At this point, puff adders demonstrate why they're so named. They produce a loud, ominous noise: a deep whooshing hiss like a deflating football, which lasts around 3 seconds and is then repeated over and over. The mongooses are not deterred. Individually they try to dart in and nip the snake's body, leaping backward as it lunges for them. Some even cartwheel half a metre into the air to evade the striking snake. I stand well back, wincing and squirming, with my eyes screwed half shut.
|This is an action shot. Unfortunately it features two cryptic species. Can you spot the puff adder (lower centre) and two mongooses (upper right and upper left beneath the grass tussock)?|
From my (wimpy) perspective, snake-mobbing is worst when - as now - the group has small pups. I've seen a puff adder (undetected by me or the group) snatch a mongoose pup almost at my feet. It's not an experience I wish to repeat.

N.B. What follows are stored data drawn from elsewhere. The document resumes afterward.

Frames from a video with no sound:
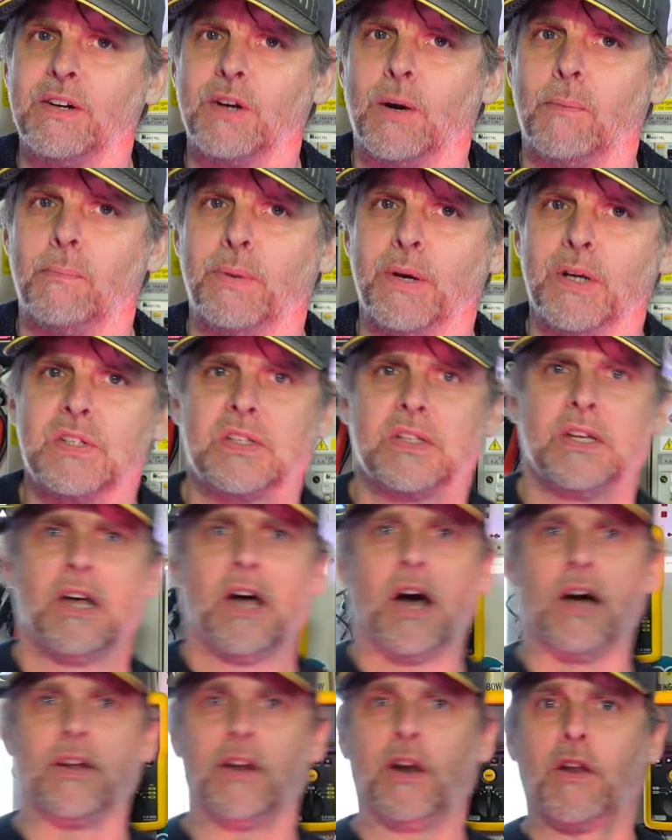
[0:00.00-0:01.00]
gone bust
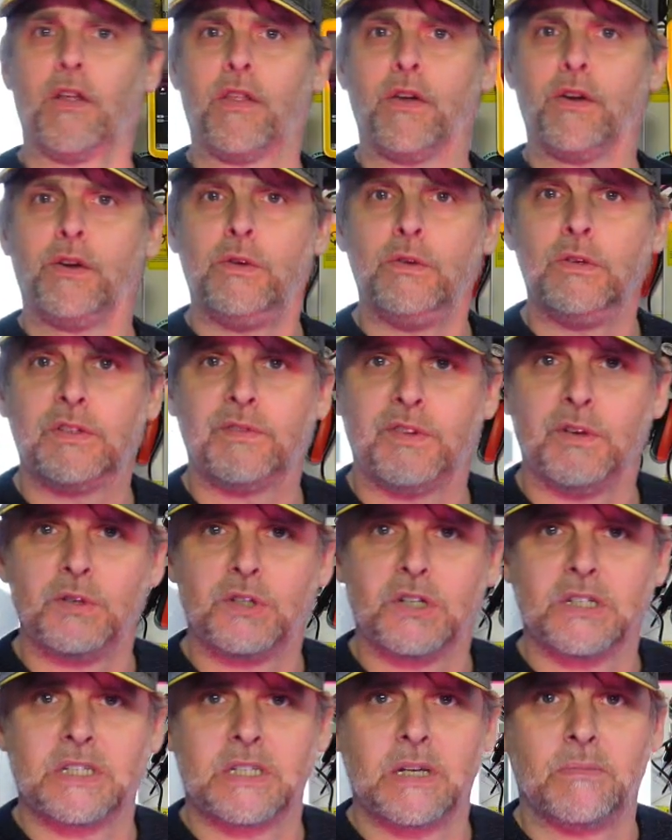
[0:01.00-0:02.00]
and another whose
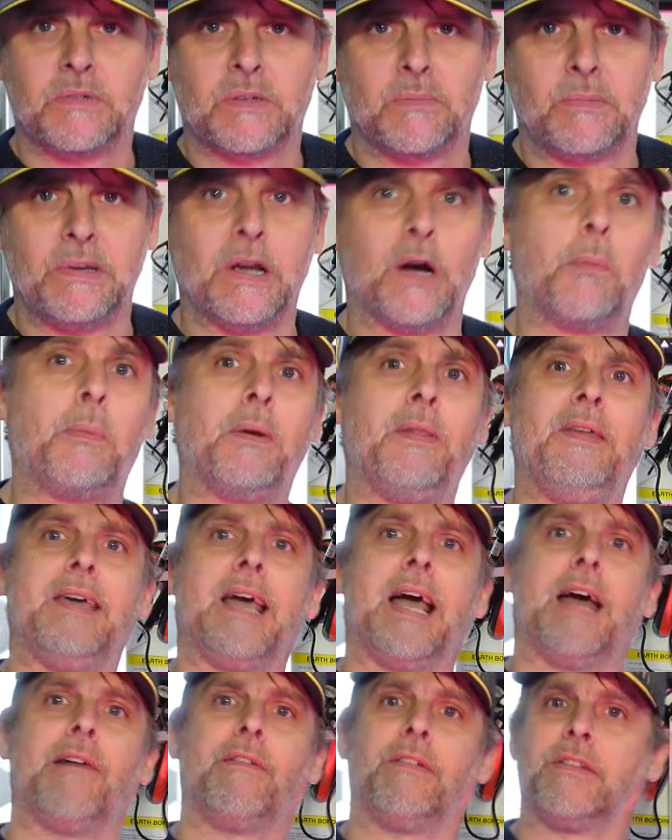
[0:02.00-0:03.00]
future seems to be up in
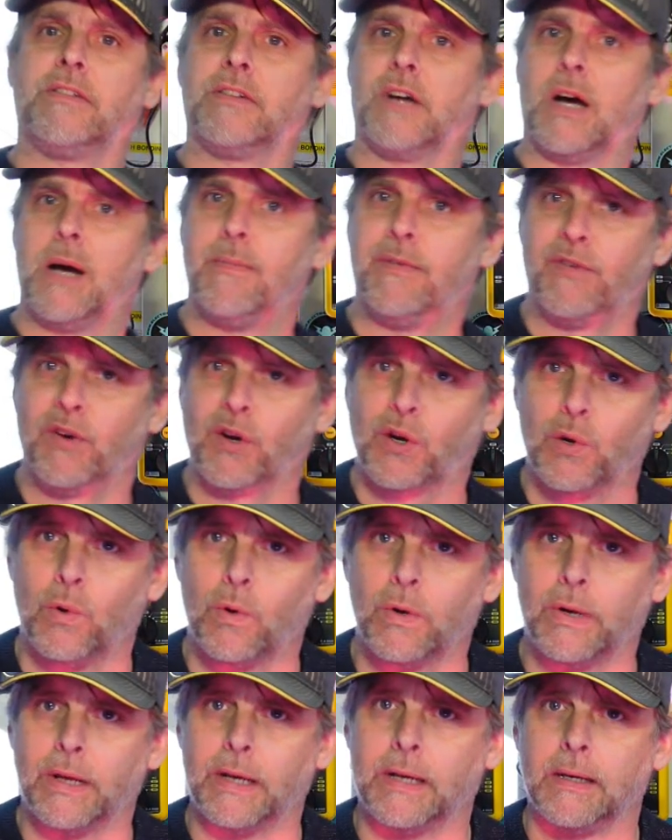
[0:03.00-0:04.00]
the air at the time of
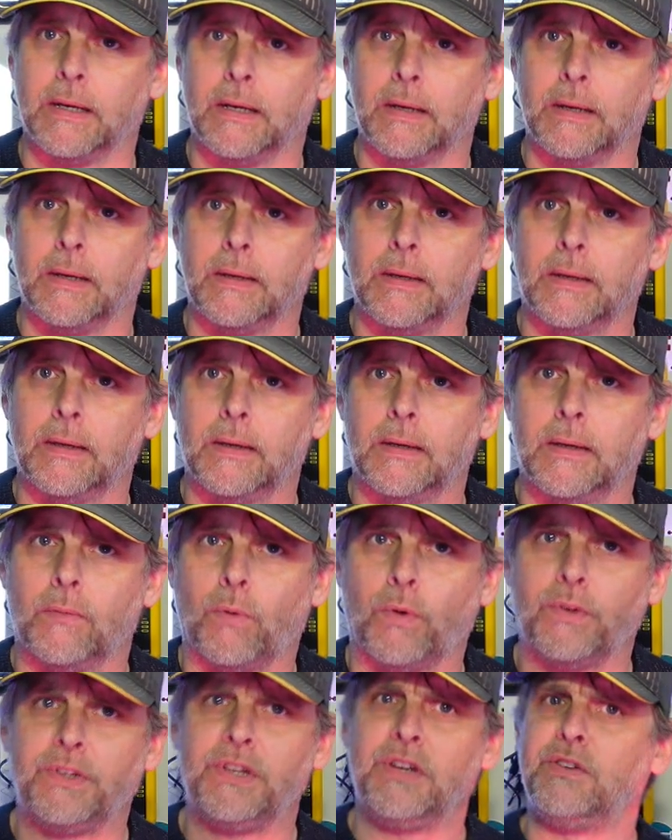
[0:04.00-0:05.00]
recording.
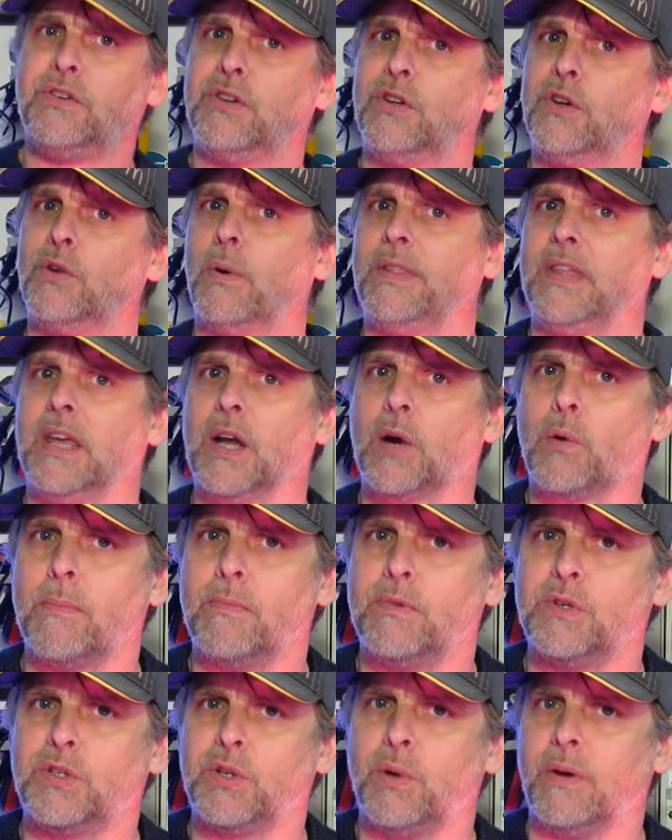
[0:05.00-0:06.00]
What do you do when the
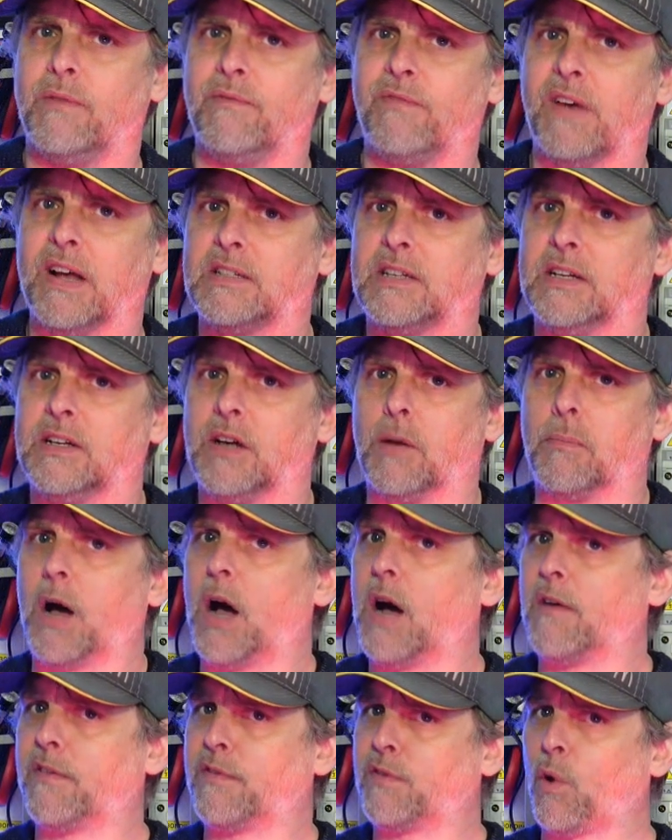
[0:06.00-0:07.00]
equipment you invest in on
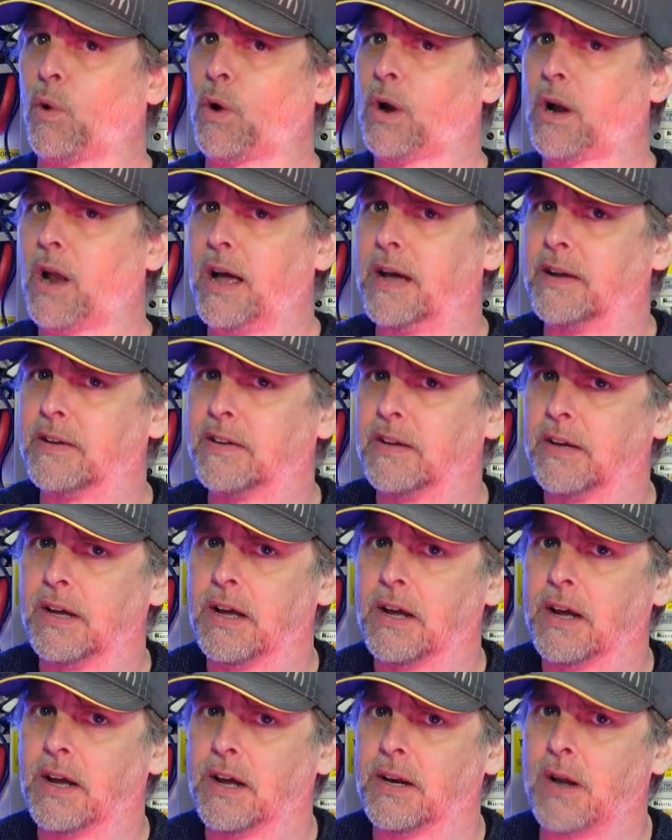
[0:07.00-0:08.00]
behalf of your client
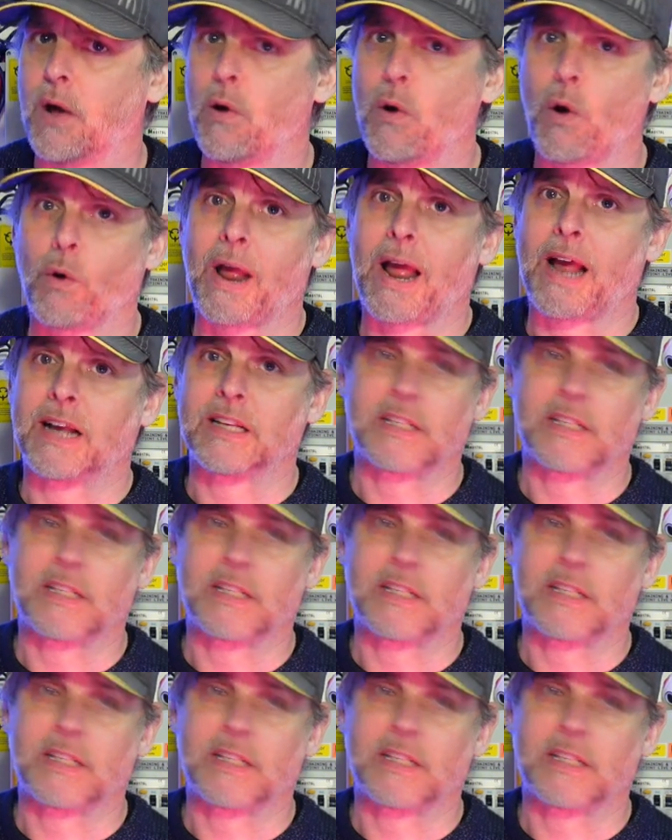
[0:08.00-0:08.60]
no longer has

But snake-baiting appears to be a learned behaviour in mongooses and the pups are totally clueless. On Sunday, Ecthelion's three smallest members came trotting over to see what all the fuss was about, wending in and out of the mobbing adults and blithely ignoring the huge puff adder poised inches above them. I actually stopped breathing when Hiccup marched right over the adder's coils. But no one else even noticed. The snake and the mobbing mongooses were focussed exclusively on one another; neither could afford a moment's distraction in the deadly exchange of bite and counter bite.
This whole awful scenario ends after about five minutes, when the mongooses lose interest and wander away. I know this is sounds like an anticlimax, but once the mongooses know the snake's presence, and the snake knows it has a whole group to contend with, the peril is over.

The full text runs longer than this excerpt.